Rev. Dr. Aboagye-Mensah was speaking to ADM after the launch of a youth prgrograme in Accra last week. He was not very impressed with the decadence he sees creeping into the Ghanaian social/moral fabric. He lamented: "For someone just to go and stand before men or women and take off their things until they are naked and receive money or applause for that, I don''t think that is the right way in which we should live our lives."

Striptease dancing, a regular fare of nightclub life in major cities around the world, is equally popular in some night clubs in Accra. The services of young ladies who are daring, willing and hungry enough for money are in much demand to undress to entertain audiences in Accra''s brave new nightlife.

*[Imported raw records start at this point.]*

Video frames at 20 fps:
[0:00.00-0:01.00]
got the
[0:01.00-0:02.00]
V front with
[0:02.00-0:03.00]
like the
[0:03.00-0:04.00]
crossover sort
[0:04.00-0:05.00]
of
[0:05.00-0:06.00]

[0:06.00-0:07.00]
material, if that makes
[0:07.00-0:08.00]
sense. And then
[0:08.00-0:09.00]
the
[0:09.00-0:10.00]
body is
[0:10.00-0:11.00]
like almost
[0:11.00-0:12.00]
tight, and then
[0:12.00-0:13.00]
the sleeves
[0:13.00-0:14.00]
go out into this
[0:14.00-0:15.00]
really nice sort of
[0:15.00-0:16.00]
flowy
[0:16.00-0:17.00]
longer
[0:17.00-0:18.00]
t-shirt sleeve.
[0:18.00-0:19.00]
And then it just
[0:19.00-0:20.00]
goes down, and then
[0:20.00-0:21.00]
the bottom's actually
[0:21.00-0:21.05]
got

Ghanaians, it seems, have also arrived in the permissive society of sex, booze and drugs. A pornographic website advertising uniquely Ghanaian blue films has been up and running these past few weeks and receiving many hits.

The Bishop called on Ghanaians, especially, those in authority to address this and other moral issues that are gradually taking root in the country.

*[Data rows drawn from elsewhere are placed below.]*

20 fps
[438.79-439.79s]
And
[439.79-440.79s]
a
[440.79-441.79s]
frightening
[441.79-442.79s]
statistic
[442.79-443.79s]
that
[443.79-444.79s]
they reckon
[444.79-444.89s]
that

He questioned the moral value of ladies who allow themselves to be used for such acts: "If people have a lot of value for themselves, and see themselves as people of worth, they would not empty themselves like that before other people."

He said: "If we allow an immoral base, where our young people are attracted to money and therefore prepared to sell their bodies, then the future of this nation is gloomy".

He said morality and religion are very important in human life especially during the growing up stage of an individual''s life.

He noted that morality belongs to everyday experience, which keeps society stable and a society without moral values would disintegrate.

Rev. Aboagye-Mensah described morality as a kind of social glue that keeps society sufficiently intact. "When the glue is taken off, then the society would show a sign of disintegration".

He bemoaned the state of affairs in which the youth have failed to respect and recognize the cultural values that have held the society together for years and instead are adopting strange values into the society which are scraping off the "glue that binds us together".

"If you study why societies have collapsed and empires have collapsed, whether it is Alexander the Great and Greece or Julius Caesar and the Roman Empire, you would find that it is because the moral base of the nation or empire has been weak "

He chastised some political leaders for failing to live lives worth emulating. "One of the saddest things that I feel in my heart and bones is that, some of our political leaders are not leaving us a proper legacy of how to speak with respect to people democracy does not mean you should stand up and insult people."